Re: Ordering of directory operations maintained across system crashes in Btrfs?

2014-03-13 Thread Goswin von Brederlow
On Mon, Mar 03, 2014 at 11:56:49AM -0600, thanumalayan mad wrote:
 Chris,
 
 Great, thanks. Any guesses whether other filesystems (disk-based) do
 things similar to the last two examples you pointed out? Saying we
 think 3 normal filesystems reorder stuff seems to motivate
 application developers to fix bugs ...
 
 Also, just for more information, the sequence we observed was,
 
 Thread A:
 
 unlink(foo)
 rename(somefile X, somefile Y)
 fsync(somefile Z)
 
 The source and destination of the renamed file are unrelated to the
 fsync. But the rename happens in the fsync()'s transaction, while
 unlink() is delayed. I guess this has something to do with backrefs
 too.
 
 Thanks,
 Thanu
 
 On Mon, Mar 3, 2014 at 11:43 AM, Chris Mason c...@fb.com wrote:
  On 02/25/2014 09:01 PM, thanumalayan mad wrote:
 
  Hi all,
 
  Slightly complicated question.
 
  Assume I do two directory operations in a Btrfs partition (such as an
  unlink() and a rename()), one after the other, and a crash happens
  after the rename(). Can Btrfs (the current version) send the second
  operation to the disk first, so that after the crash, I observe the
  effects of rename() but not the effects of the unlink()?
 
  I think I am observing Btrfs re-ordering an unlink() and a rename(),
  and I just want to confirm that my observation is true. Also, if Btrfs
  does send directory operations to disk out of order, is there some
  limitation on this? Like, is this restricted to only unlink() and
  rename()?
 
  I am looking at some (buggy) applications that use Btrfs, and this
  behavior seems to affect them.
 
 
  There isn't a single answer for this one.
 
  You might have
 
  Thread A:
 
  ulink(foo);
  rename(somefile, somefile2);
  crash
 
  This should always have the rename happen before or in the same transaction
  as the rename.
 
  Thread A:
 
  ulink(dirA/foo);
  rename(dirB/somefile, dirB/somefile2);
 
  Here you're at the mercy of what is happening in dirB.  If someone fsyncs
  that directory, it may hit the disk before the unlink.
 
  Thread A:
 
  ulink(foo);
  rename(somefile, somefile2);
  fsync(somefile);
 
  This one is even fuzzier.  Backrefs allow us to do some file fsyncs without
  touching the directory, making it possible the unlink will hit disk after
  the fsync.
 
  -chris

As I understand it POSIX only garanties that the in-core data is
updated by the syscalls in-order. On crash anything can happen. If the
application needs something to be commited to disk then it needs to
fsync(). Specifically it needs to fsync() the changed files AND
directories.

From man fsync:

   Calling  fsync()  does  not  necessarily  ensure  that the entry in the
   directory containing the file has  also  reached  disk.   For  that  an
   explicit fsync() on a file descriptor for the directory is also needed.
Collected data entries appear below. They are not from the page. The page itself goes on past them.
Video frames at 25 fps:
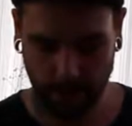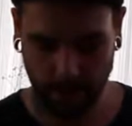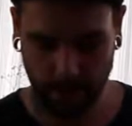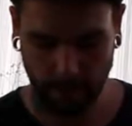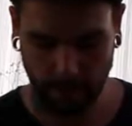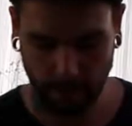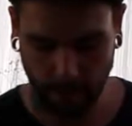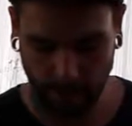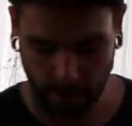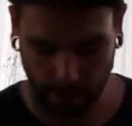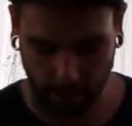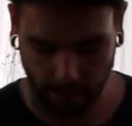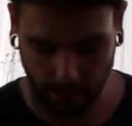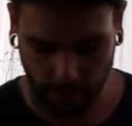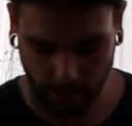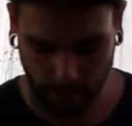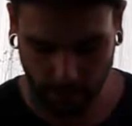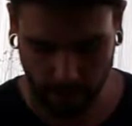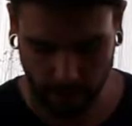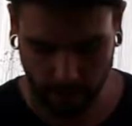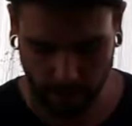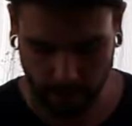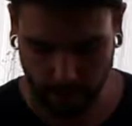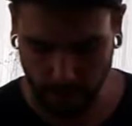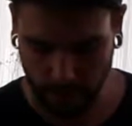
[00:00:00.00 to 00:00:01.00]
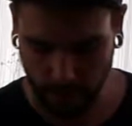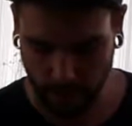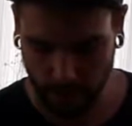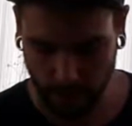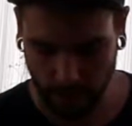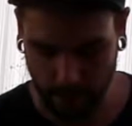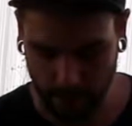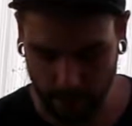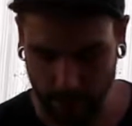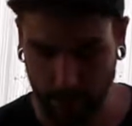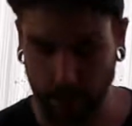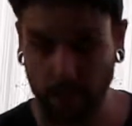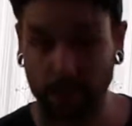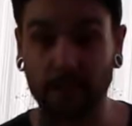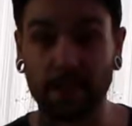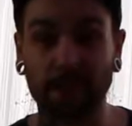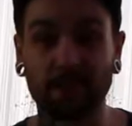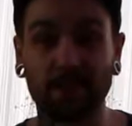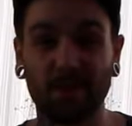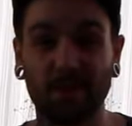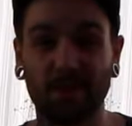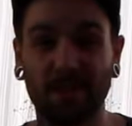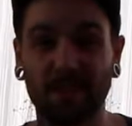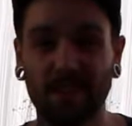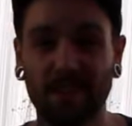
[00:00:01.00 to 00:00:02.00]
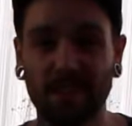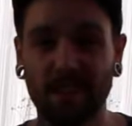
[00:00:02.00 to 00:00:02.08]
but we're going to do our best with this one.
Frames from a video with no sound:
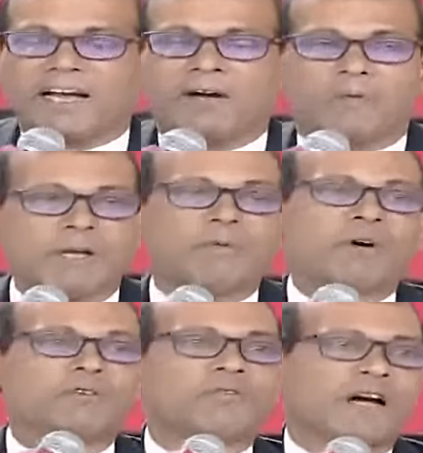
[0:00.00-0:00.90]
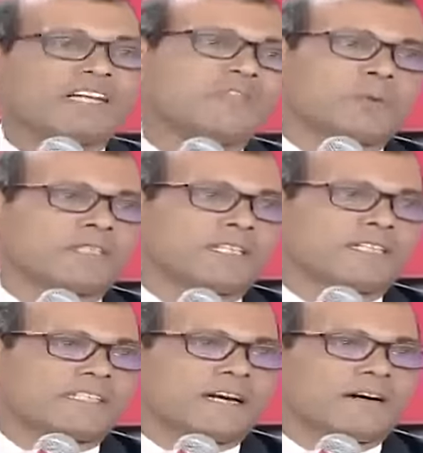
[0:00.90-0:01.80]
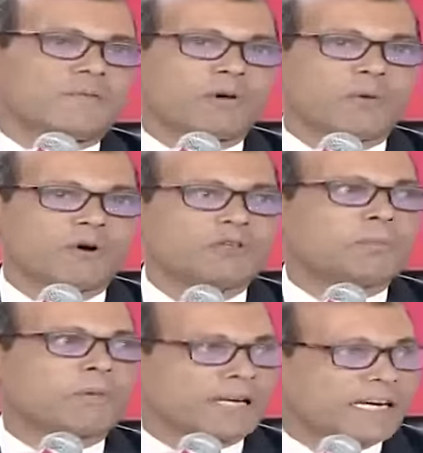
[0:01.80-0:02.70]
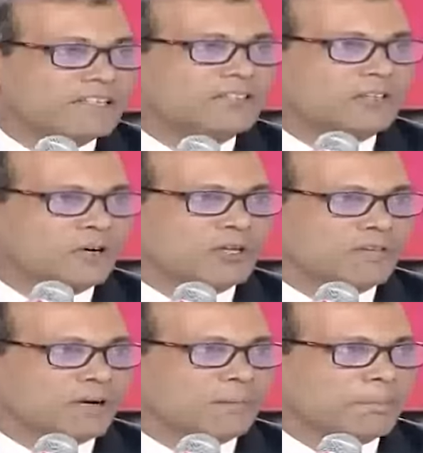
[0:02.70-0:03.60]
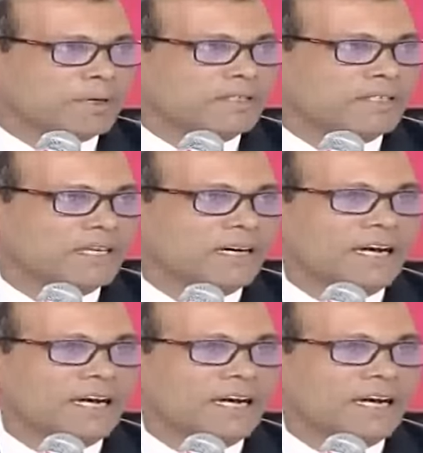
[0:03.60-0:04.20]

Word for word: We want to rise with India. We want to plug into your development.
So the fsync(somefile) above doesn't necessarily force the rename to
disk.


My experience with fuse tells me that at least fuse handles operations
in parallel and only blocks a later operation if it is affected by an
earlier operation. An unlink in one directory can (and will) run in
parallel to a rename in another directory. Then, depending on how
threads get scheduled, the rename can complete before the unlink.

My conclusion is that you need to fsync() the directory to ensure the
metadata update has made it to the disk if you require that. Otherwise
you have to be able to cope with (meta)data loss on crash.
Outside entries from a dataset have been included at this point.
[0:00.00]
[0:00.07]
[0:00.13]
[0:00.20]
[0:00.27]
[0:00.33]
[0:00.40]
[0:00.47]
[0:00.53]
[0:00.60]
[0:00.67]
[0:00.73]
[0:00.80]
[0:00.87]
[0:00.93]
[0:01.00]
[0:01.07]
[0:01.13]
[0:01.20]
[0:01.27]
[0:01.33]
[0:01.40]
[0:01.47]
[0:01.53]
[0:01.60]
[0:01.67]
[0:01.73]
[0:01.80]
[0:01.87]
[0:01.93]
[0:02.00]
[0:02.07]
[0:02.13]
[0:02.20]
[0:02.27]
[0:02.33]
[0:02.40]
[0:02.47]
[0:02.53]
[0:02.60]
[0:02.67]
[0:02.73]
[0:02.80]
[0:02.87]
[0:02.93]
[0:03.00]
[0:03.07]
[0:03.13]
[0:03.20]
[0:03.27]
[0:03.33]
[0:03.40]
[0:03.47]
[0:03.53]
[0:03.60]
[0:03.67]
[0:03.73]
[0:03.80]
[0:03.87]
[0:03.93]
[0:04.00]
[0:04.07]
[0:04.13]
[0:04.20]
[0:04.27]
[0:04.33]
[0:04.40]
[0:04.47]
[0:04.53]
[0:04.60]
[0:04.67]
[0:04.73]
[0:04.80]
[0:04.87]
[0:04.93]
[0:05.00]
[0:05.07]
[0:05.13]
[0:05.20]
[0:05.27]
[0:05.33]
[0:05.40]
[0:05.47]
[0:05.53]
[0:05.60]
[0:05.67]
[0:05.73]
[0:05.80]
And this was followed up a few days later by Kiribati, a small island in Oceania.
Note: https://code.google.com/p/leveldb/issues/detail?id=189 talks a
lot about journaling and that any yournaling filesystem should
preserve the order. I think that is rather pointless for two reasons:

1) The journal gets replayed after a crash so in whatever order the
two journal entries are written doesn't matter. They both make it to
disk. You can't see one without the other. This is assuming you
fsync()ed the dirs so force the metadata change into the journal in
the first place.

2) btrfs afaik doesn't have any journal since COW already garanties
atomic updates and crash protection.


Overall I also think the fear of fsync() is overrated for this issue.
This would only happen on programm start or whenever you open a
database. Not somthing that happens every second.

MfG
Goswin
--
To unsubscribe from this list: send the line unsubscribe linux-btrfs in
the body of a message to majord...@vger.kernel.org
More majordomo info at  http://vger.kernel.org/majordomo-info.html


Re: Ordering of directory operations maintained across system crashes in Btrfs?

2014-03-03 Thread thanumalayan mad
Any ideas about this? Guessed-up, not-entirely-sure answers would help too.

An example application bug that would be affected by this is from
LevelDB: https://code.google.com/p/leveldb/issues/detail?id=189

Thanks,
Thanu

On Tue, Feb 25, 2014 at 8:01 PM, thanumalayan mad madth...@gmail.com wrote:
 Hi all,

 Slightly complicated question.

 Assume I do two directory operations in a Btrfs partition (such as an
 unlink() and a rename()), one after the other, and a crash happens
 after the rename(). Can Btrfs (the current version) send the second
 operation to the disk first, so that after the crash, I observe the
 effects of rename() but not the effects of the unlink()?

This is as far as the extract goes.